Practices. Doing is more powerful than telling. Educators know this. It’s why they get their students to put new knowledge to work, so that it will become part of them, so that they’ll have access to it when they need it most. What are the practices in your congregation - both in and beyond worship - and how are they shaping people? Where do your church folks sense permission to try different ways of putting faith into action? What rituals do you need but not yet have to support emerging disciples? Our practices as a congregation either deepen our expressed values and beliefs or undermine them.

Questions. I have - and have always had - a lot of questions. As a teenager I refused to walk the aisle and request baptism until I found a church that would welcome my wonderings. I know I’m not alone. After all, we live in a world of mass violence, a crumbling ecosystem, and structural inequities, all of which deny various expressions of the image of God in the good world that God made. Church is the very best place to ask big questions and think on them together about how to live in spite of (informed by?) all we don’t understand. God can hold our questions, and yes, our doubts.

Responsiveness. Speaking of the world’s ills, the Church can be neither silent about them nor inactive in partnering with God on solutions to them. It’s not the job of an individual congregation to put a lot of energy toward solving them all. That’s a recipe for burnout. But it is the job of each church to pick one or two areas in which their faith enacted could make a dent in those problems. Congregations cannot be self-contained entities in which folks come for Sunday morning reassurance, then leave feeling unbothered or powerless to impact their wider communities.

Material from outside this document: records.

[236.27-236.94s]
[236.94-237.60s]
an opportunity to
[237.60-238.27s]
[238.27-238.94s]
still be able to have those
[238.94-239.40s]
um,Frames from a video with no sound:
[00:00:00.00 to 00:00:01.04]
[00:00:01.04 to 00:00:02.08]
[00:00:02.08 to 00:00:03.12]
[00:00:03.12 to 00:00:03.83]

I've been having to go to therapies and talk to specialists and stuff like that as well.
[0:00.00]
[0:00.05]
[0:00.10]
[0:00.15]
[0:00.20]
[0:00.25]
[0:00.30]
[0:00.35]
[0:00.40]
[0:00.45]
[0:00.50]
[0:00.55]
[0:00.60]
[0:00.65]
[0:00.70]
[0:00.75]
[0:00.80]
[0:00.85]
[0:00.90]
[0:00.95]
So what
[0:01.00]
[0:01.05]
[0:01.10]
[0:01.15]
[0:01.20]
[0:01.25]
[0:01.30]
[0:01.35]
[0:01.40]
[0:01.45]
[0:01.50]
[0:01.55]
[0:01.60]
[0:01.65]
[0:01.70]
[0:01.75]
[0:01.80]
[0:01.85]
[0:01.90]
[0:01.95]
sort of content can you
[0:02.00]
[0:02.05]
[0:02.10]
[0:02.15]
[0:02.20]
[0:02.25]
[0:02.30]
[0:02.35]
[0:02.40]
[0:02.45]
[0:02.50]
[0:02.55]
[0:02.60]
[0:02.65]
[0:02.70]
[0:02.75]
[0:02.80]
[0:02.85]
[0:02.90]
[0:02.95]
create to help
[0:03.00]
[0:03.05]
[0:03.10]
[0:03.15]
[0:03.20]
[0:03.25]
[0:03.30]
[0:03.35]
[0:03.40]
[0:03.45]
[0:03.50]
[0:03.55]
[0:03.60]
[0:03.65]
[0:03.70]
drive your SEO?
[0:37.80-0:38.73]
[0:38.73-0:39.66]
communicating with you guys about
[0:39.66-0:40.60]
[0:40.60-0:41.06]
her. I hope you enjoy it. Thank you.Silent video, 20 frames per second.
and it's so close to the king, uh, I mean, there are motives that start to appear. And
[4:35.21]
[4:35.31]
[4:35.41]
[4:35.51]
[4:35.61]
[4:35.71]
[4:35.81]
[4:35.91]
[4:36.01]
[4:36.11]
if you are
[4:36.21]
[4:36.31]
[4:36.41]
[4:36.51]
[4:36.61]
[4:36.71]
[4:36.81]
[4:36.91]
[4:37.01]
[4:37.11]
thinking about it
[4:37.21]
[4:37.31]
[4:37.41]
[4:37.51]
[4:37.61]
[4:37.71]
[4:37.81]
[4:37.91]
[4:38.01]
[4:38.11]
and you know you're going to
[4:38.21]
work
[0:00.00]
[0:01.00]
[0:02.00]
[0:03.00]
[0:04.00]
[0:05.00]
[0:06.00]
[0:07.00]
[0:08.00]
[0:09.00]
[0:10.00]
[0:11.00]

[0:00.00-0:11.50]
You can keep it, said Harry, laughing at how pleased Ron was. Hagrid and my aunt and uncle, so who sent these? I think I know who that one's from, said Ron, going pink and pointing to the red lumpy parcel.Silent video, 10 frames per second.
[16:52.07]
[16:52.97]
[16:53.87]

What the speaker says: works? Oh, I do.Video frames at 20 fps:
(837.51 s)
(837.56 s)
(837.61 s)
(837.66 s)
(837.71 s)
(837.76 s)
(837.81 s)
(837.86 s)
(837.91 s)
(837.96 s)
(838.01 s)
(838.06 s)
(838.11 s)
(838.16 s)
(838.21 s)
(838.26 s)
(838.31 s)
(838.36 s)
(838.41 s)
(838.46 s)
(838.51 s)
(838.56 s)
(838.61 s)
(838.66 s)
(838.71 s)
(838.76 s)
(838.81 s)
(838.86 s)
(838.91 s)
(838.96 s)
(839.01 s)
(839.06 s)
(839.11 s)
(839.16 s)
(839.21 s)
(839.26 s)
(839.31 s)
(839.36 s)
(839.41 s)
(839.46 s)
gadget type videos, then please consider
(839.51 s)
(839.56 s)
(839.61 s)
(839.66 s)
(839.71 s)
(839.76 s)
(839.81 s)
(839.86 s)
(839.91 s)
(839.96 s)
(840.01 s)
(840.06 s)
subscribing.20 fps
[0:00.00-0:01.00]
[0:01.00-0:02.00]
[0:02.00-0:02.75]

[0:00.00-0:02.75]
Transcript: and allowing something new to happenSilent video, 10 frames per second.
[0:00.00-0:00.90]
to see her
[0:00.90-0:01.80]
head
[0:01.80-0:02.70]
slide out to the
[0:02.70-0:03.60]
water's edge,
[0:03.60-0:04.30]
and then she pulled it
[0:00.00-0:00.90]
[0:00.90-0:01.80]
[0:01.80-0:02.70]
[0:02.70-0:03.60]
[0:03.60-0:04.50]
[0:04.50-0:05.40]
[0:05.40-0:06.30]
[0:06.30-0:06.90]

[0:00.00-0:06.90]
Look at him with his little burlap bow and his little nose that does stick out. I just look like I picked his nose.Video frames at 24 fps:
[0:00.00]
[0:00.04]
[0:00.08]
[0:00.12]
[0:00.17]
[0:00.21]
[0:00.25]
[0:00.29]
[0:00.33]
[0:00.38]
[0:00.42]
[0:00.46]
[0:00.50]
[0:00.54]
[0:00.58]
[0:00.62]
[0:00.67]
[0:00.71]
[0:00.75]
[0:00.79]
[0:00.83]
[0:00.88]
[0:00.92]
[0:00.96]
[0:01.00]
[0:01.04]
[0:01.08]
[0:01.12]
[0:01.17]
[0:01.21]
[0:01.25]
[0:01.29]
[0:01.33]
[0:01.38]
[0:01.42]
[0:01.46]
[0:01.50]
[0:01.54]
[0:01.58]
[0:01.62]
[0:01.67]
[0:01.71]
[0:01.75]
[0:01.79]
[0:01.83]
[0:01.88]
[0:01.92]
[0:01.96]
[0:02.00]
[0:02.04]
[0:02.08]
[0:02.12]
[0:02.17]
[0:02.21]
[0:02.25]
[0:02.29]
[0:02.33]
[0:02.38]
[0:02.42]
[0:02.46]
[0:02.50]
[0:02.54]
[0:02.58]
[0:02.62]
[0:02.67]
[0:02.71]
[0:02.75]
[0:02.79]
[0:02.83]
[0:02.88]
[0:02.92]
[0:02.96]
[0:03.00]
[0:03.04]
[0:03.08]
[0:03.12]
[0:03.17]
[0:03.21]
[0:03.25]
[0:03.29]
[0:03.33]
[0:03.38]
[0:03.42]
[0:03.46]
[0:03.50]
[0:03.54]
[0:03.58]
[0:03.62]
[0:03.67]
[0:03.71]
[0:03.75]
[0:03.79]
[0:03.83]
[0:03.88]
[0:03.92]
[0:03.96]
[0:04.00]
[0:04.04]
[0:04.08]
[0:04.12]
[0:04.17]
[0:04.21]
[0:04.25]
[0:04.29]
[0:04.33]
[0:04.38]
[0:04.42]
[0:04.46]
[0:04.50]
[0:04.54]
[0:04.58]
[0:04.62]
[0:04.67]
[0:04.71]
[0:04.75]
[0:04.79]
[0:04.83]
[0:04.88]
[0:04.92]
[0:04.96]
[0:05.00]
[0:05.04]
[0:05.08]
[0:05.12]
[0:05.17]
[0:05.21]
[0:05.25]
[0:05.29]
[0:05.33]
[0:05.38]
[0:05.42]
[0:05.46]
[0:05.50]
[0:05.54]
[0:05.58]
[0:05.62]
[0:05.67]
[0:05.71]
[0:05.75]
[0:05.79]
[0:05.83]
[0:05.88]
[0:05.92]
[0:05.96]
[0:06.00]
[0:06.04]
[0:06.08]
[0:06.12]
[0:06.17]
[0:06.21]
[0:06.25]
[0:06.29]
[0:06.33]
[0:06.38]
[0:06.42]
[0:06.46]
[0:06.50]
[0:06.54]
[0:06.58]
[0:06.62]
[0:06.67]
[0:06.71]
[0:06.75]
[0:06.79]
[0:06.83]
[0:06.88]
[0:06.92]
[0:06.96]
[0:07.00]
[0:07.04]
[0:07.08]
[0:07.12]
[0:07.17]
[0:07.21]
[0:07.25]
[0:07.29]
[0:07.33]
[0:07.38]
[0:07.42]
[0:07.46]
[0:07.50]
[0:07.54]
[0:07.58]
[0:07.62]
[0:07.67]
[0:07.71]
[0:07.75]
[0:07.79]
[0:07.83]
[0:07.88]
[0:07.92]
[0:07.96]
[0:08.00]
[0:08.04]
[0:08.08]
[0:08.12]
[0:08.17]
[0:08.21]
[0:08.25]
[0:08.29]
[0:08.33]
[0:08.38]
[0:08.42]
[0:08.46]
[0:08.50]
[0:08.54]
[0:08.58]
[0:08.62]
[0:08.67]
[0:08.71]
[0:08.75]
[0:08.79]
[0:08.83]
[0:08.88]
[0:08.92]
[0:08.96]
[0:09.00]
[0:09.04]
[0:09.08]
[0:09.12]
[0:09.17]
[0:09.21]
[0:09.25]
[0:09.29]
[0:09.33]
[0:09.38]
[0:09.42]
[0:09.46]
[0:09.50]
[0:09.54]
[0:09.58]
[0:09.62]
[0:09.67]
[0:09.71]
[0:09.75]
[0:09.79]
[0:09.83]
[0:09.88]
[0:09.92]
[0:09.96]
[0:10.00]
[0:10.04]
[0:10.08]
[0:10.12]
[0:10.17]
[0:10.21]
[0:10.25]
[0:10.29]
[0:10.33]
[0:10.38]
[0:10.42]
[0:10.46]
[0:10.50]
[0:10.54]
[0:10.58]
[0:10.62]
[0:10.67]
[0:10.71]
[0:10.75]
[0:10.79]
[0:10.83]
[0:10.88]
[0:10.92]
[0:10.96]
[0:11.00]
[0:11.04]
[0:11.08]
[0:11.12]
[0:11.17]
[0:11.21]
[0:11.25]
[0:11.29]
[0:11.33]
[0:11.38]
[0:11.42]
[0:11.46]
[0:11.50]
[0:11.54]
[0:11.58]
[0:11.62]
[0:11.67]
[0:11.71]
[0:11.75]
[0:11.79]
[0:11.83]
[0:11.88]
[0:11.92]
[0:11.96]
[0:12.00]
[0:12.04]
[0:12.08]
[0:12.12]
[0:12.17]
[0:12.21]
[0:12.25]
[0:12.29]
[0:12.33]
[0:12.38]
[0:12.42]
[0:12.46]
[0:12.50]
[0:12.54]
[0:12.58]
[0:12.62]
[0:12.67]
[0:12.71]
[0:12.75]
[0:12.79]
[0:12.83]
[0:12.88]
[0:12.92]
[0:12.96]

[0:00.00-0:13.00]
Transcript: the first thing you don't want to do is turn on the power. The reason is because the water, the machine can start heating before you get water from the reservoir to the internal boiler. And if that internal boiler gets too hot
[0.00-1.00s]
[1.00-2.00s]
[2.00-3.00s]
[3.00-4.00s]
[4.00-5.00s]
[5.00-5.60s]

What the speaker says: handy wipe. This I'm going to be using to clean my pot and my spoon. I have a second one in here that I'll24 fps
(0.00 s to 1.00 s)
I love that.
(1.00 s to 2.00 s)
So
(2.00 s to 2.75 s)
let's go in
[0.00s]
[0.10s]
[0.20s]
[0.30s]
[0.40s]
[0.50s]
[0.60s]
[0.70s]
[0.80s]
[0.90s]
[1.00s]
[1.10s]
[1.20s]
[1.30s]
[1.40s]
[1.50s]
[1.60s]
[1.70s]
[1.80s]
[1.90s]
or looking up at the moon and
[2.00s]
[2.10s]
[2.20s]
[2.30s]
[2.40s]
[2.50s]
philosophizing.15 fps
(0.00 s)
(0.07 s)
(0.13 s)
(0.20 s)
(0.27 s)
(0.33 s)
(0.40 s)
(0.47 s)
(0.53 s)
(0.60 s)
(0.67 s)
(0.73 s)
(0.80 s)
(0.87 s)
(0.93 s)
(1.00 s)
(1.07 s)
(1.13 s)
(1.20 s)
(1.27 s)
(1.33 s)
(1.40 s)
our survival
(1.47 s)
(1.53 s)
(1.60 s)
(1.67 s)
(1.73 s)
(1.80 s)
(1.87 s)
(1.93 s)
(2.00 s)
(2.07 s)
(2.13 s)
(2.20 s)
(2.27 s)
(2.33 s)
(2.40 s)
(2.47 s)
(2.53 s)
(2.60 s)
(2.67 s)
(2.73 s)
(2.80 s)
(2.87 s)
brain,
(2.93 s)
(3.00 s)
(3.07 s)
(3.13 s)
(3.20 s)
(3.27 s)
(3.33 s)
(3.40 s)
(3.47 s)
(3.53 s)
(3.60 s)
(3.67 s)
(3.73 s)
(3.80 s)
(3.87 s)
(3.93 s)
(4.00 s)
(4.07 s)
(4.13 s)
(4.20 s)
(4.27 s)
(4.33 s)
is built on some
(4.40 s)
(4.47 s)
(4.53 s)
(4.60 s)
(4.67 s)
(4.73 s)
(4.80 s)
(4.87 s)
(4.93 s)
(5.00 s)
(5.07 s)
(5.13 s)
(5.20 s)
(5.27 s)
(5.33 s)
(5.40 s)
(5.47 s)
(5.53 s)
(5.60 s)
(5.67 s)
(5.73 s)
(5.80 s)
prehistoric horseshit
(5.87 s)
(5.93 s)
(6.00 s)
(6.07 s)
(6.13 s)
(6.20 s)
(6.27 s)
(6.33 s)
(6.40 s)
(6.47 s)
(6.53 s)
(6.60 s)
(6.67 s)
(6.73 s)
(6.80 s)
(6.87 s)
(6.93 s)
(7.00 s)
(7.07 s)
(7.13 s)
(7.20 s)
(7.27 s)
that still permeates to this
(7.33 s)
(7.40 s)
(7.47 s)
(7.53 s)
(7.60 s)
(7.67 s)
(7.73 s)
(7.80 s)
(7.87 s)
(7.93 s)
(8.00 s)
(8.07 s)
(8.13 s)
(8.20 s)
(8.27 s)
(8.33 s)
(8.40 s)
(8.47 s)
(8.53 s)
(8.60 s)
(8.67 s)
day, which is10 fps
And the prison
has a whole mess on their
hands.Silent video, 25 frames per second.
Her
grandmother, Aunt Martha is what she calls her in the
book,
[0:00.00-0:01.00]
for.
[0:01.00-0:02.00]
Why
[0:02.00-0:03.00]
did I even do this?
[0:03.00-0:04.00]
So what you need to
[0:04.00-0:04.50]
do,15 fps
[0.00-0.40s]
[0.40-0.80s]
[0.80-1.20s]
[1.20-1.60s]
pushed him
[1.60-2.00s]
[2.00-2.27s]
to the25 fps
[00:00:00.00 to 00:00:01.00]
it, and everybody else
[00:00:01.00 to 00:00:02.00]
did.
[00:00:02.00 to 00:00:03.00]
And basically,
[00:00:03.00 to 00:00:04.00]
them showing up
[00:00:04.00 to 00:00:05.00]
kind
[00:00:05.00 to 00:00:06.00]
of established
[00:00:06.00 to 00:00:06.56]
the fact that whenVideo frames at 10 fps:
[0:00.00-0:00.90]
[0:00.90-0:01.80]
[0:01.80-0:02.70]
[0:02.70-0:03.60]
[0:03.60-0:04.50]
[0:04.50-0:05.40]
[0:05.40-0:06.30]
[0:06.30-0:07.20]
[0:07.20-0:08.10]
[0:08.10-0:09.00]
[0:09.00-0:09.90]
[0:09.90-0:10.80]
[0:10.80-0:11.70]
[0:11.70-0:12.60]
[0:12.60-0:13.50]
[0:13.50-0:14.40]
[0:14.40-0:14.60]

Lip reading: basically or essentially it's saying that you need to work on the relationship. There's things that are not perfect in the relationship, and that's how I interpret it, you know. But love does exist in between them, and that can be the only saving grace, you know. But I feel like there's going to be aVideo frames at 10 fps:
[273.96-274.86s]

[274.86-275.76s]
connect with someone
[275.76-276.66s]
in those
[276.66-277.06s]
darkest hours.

Storytelling. We are people of story. Our story starts with God turning on the world’s lights and giving us life. It continues across generations and centuries, and still it goes on. The Church needs to tell that story, weird and disturbing parts and all. (Those weird parts are a big part of what draws me in to hear the rest of the story!) And, the Church also needs to do a couple of other things: listen deeply to people’s beautifully diverse narratives and help them connect their stories to God’s sweeping epic.

Truthtelling. Related to questions, responsiveness, and storytelling, we as the Church need to speak the truth in love. We don’t have all the answers. There’s a lot of work to do for God’s will to be done on Earth as it is in heaven. Life can be hard and wonderful, sometimes at the same time. Let’s lead with that and invite people to join us as we sit with all of the messiness and figure out how to move forward together, with the inspiration and courage of the Holy Spirit.